Она весь вечер чувствовала на себе разные взгляды, и в этом не было ничего удивительного. Но этот взгляд был другой — слишком направленный, слишком желающий привлечь ее внимание. Потому она сразу и ощутила его как особенный, не похожий на другие.
Медленно обернувшись, Женя заметила обладателя взгляда — и наконец хоть одного из присутствующих узнала сразу, без представления. Мужчина, сидящий за столиком рядом с композицией из экзотических фруктов, смотрел на нее с легкой ожидающей усмешкой, и она сразу догадалась, чего он ждет.
Не проведи Женя всю свою жизнь среди известных актеров — то есть среди людей, которых другие могли видеть только в кино или в театре, — она отреагировала бы именно так, как от нее сейчас ожидали. Просто не сумела бы сдержать если не восхищения, то по крайней мере удивления, неожиданно увидев лицо, которое привыкла видеть на телеэкране, которое в газетах неизменно называли «лицом российского телевидения».

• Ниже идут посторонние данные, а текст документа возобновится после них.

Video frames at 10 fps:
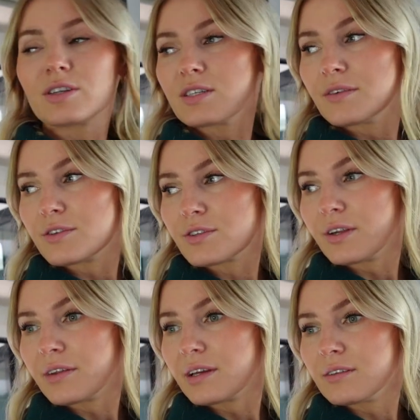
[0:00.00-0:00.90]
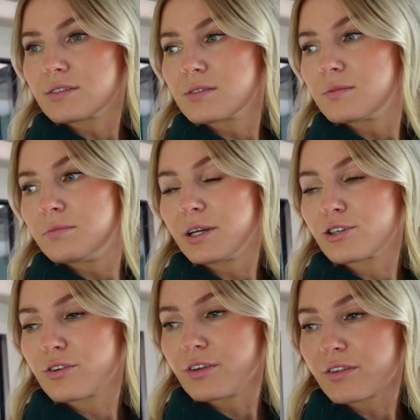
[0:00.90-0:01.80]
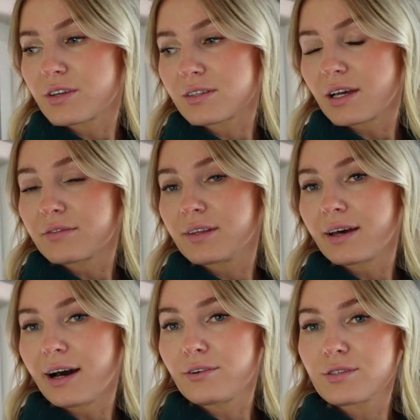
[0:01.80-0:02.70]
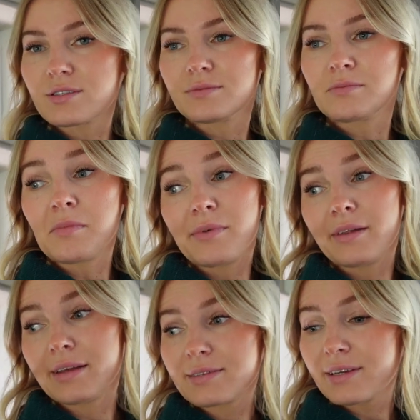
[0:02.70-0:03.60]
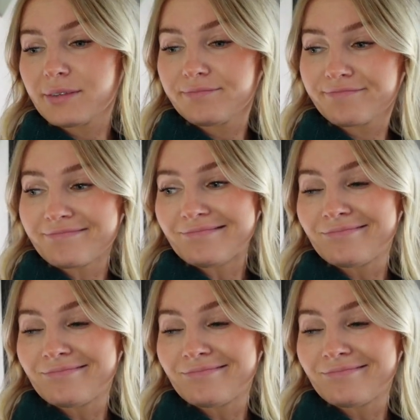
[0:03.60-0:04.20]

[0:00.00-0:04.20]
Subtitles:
and see if there's anything else. Make sure nothing's left in the house. That's it. On theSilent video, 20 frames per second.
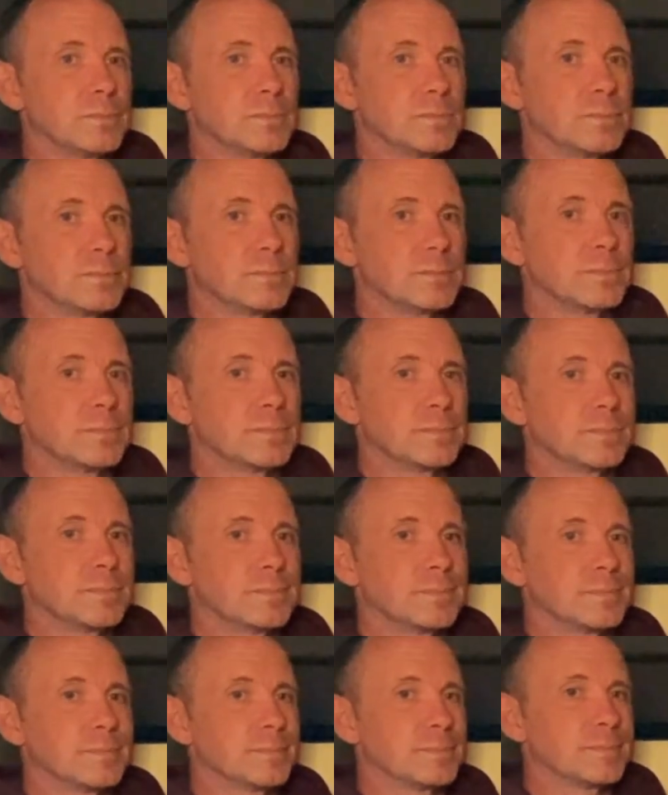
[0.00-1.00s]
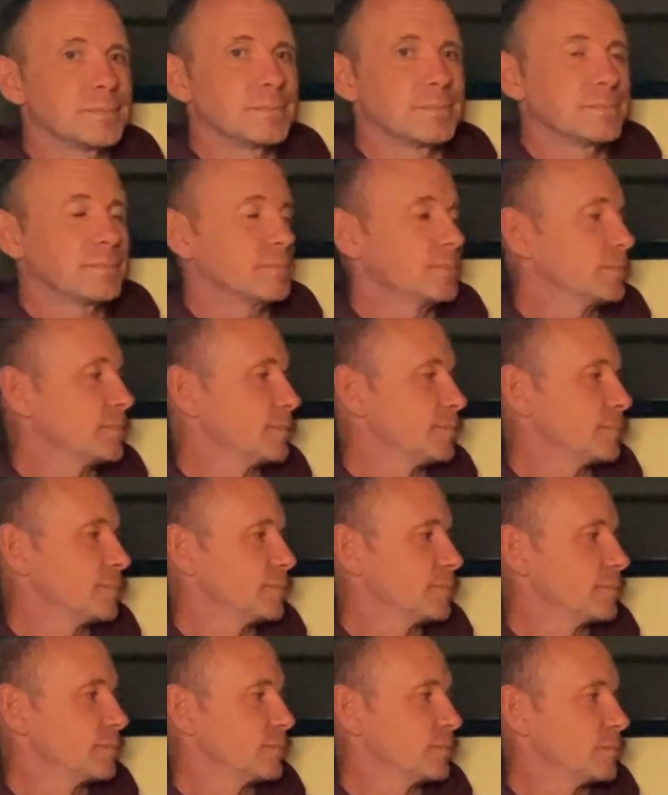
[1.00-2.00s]

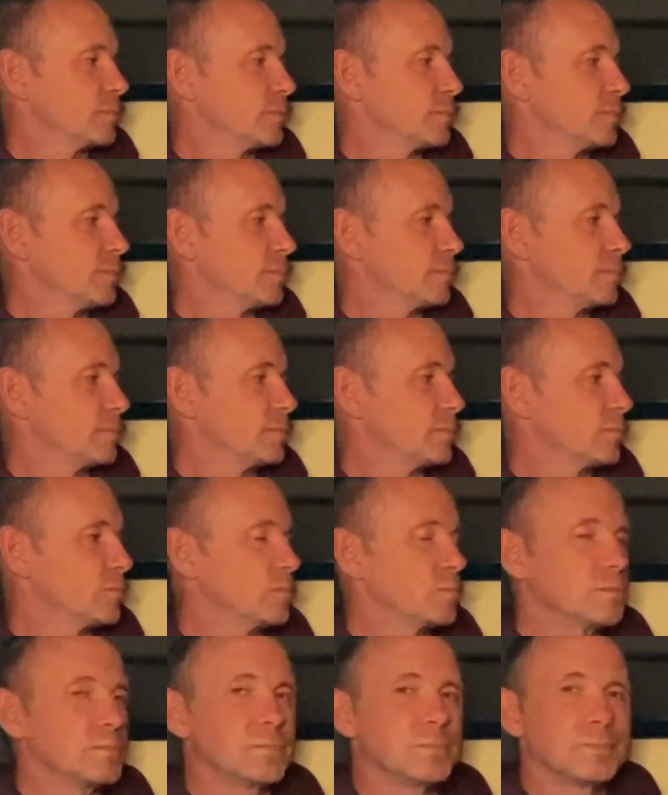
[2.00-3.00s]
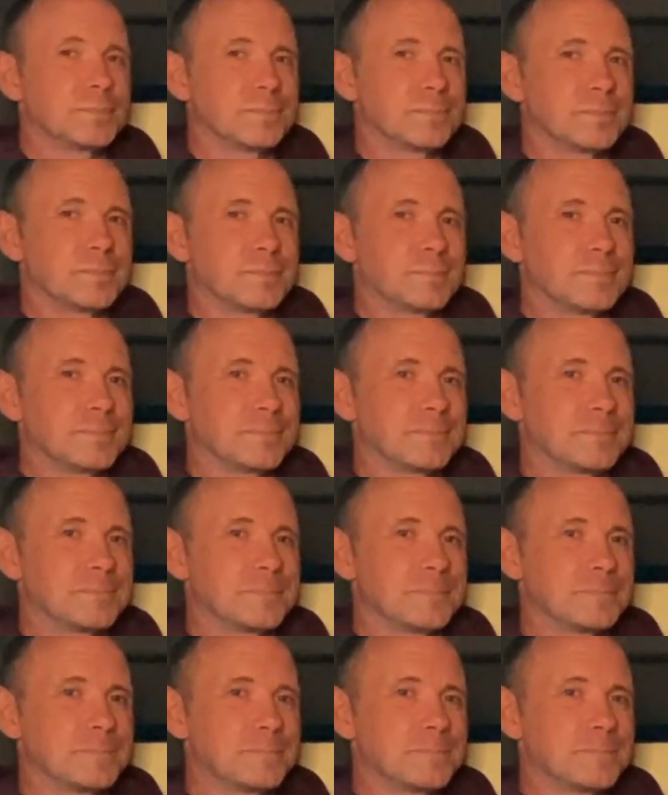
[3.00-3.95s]
This person isn't speaking.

Но Женя привыкла к подобным впечатлениям, и ей даже сдерживаться не пришлось — она восприняла знаменитое лицо совершенно спокойно, как всякое другое.
Кажется, товарищ этого не ожидал. Его темная бровь слегка дернулась, надломилась. Знаменитая бровь и знаменитый излом: этот красивый мимический жест тоже входил в понятие «лица», хотя, надо признать, смотрелся ничуть не наигранно, а очень естественно — наяву так же естественно, как на экране.
Обладатель лица и брови встал и подошел к Жениному столику.
— Здравствуйте, — сказал он, садясь на свободный стул. — А я смотрю-смотрю — что за лицо такое знакомое? И никак не могу узнать.
— Это не у меня лицо знакомое, — мило улыбнулась Женя. — Это лицо Виталия Андреевича Стивенса вам знакомо, а не мое.
— Тьфу ты, елки-палки! — Он хлопнул себя по лбу и рассмеялся. — Так вы, значит, Маргарита Витальевна?
Смех у него был такой же приятный, как низкий голос с отчетливыми интонациями, как все его открытое лицо.
— Евгения Витальевна, — поправила она, удивившись его осведомленности. — Я от другого брака дочь.
— То-то я вас раньше не видел. Правда, я и Маргариту не видел. Она, говорят, не имеет отношения к телевидению?
— Понятия не имею, — пожала плечами Женя. — Мы не общаемся.
— А меня зовут Олег Несговоров, — заметив, что семейный поворот беседы ей неприятен, представился он.
— Я узнала, — улыбнулась Женя. — Лицо российского телевидения.
Он непринужденно засмеялся.
— Трудно быть знаменитым! Девушки сразу начинают неадекватно относиться…
— Не волнуйтесь, — успокоила Женя. — Я к вам отнесусь абсолютно адекватно.
— Это как?
Выразительная бровь снова надломилась вопросительно.
— Как заслужите! — засмеялась Женя.
Виталий Андреевич вернулся к столику.
— Привет, Олег, — сказал он. — Что, уже дочку мою соблазняешь?
— Дочку вашу, кажется, за пять минут не соблазнишь, Виталий Андреевич, — усмехнулся Несговоров. — Ваш характер, а?